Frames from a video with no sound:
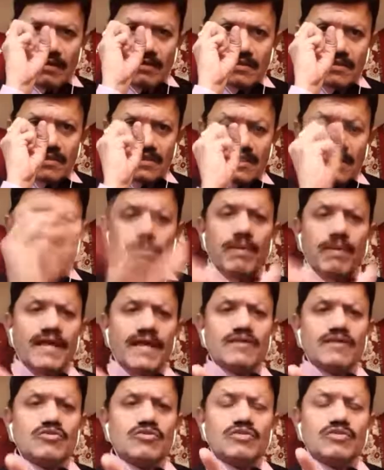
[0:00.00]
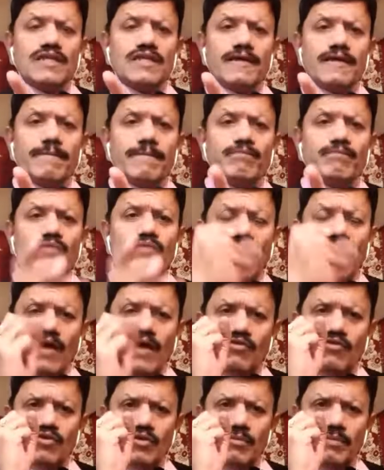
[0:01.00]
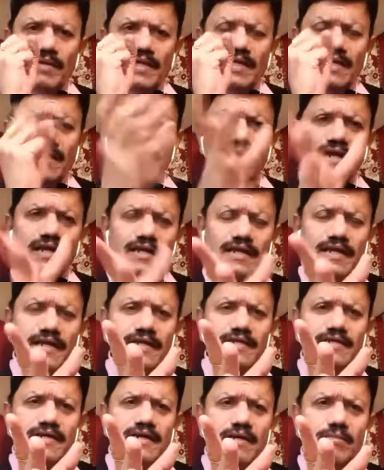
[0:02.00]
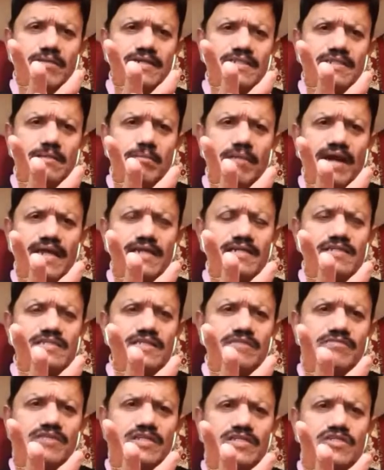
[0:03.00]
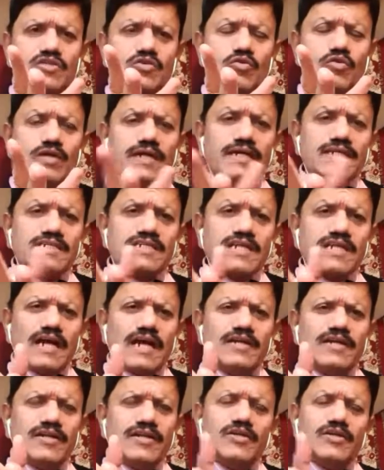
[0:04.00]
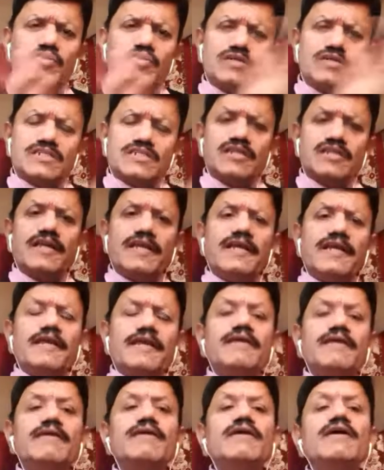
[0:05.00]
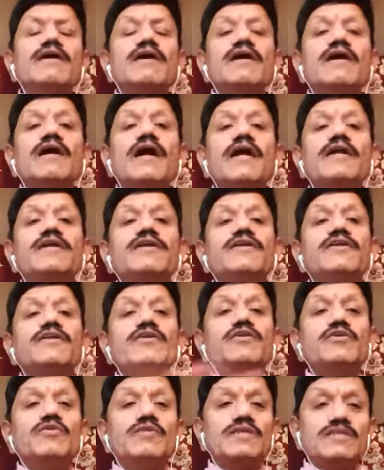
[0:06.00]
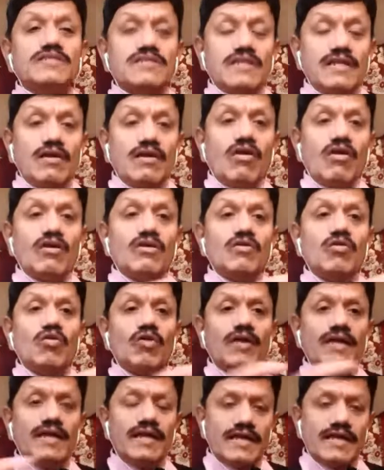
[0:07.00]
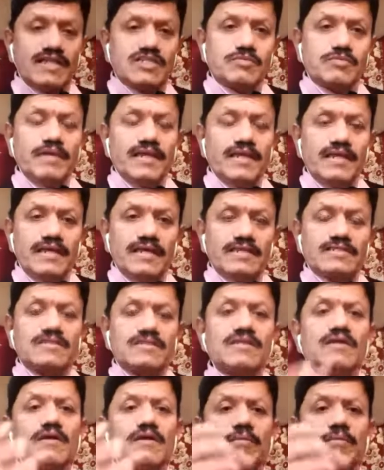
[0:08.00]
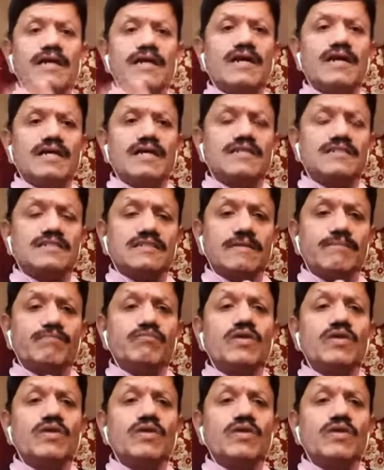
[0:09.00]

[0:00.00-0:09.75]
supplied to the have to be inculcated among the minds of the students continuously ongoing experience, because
---
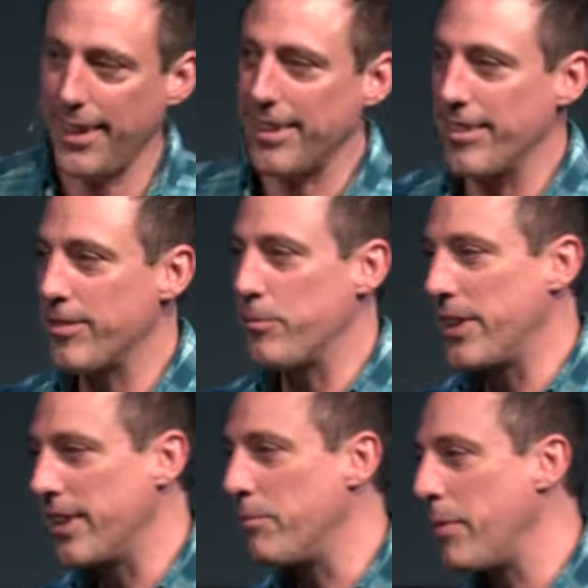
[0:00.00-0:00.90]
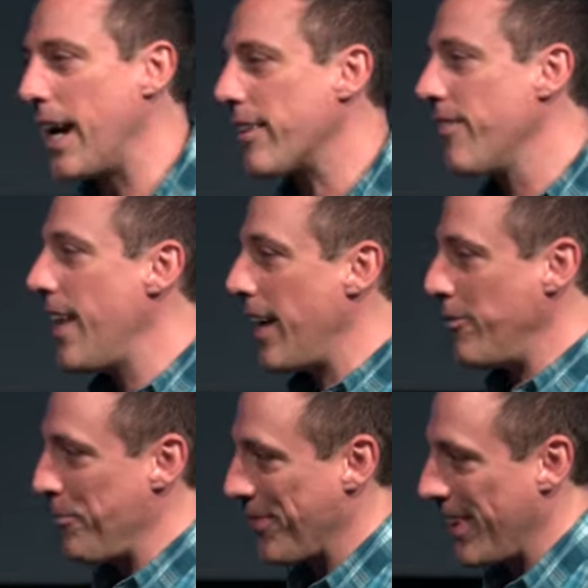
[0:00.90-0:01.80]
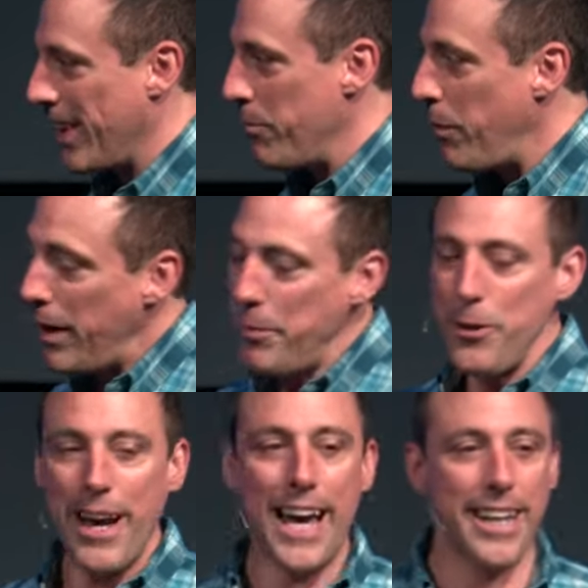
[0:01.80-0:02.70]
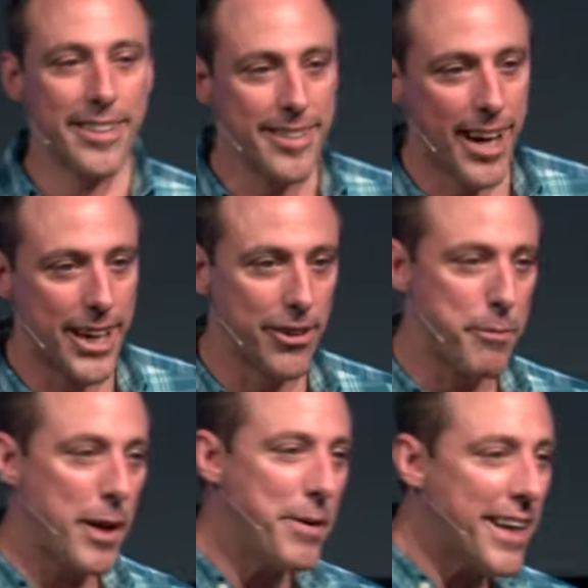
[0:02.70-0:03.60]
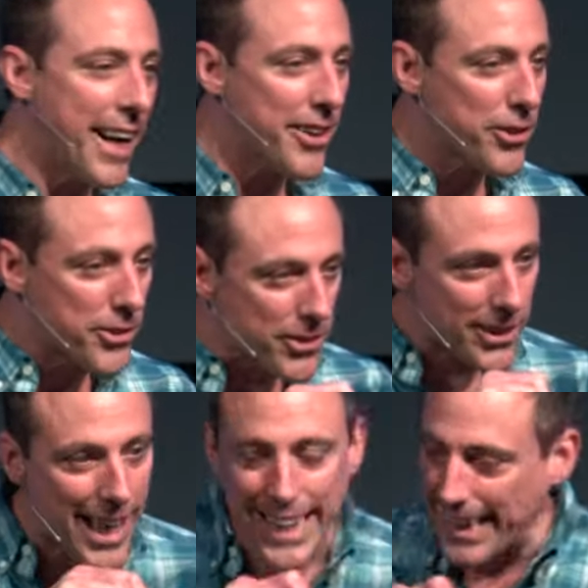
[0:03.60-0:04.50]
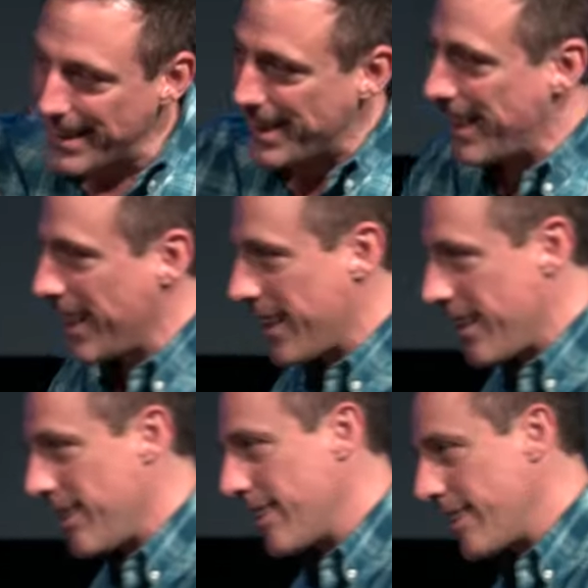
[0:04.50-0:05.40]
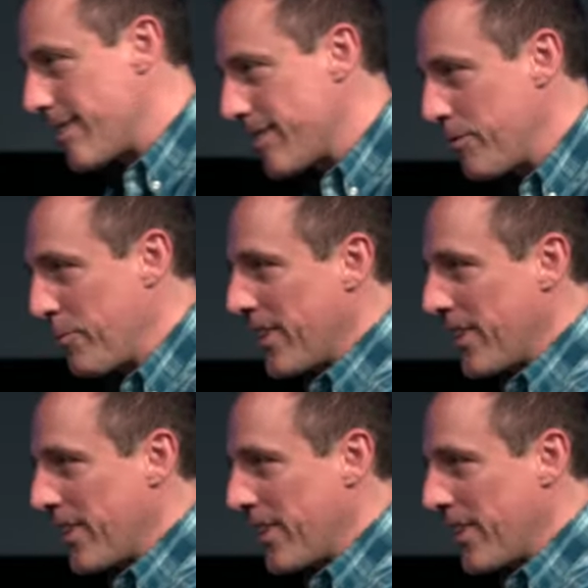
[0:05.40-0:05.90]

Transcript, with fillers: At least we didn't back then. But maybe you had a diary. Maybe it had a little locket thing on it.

§ What is required
Go through the material and copy each line in which the word "with" occurs.

§ Answer area
Frames from a video with no sound:
Transcript, with fillers: At least we didn't back then. But maybe you had a diary. Maybe it had a little locket thing on it.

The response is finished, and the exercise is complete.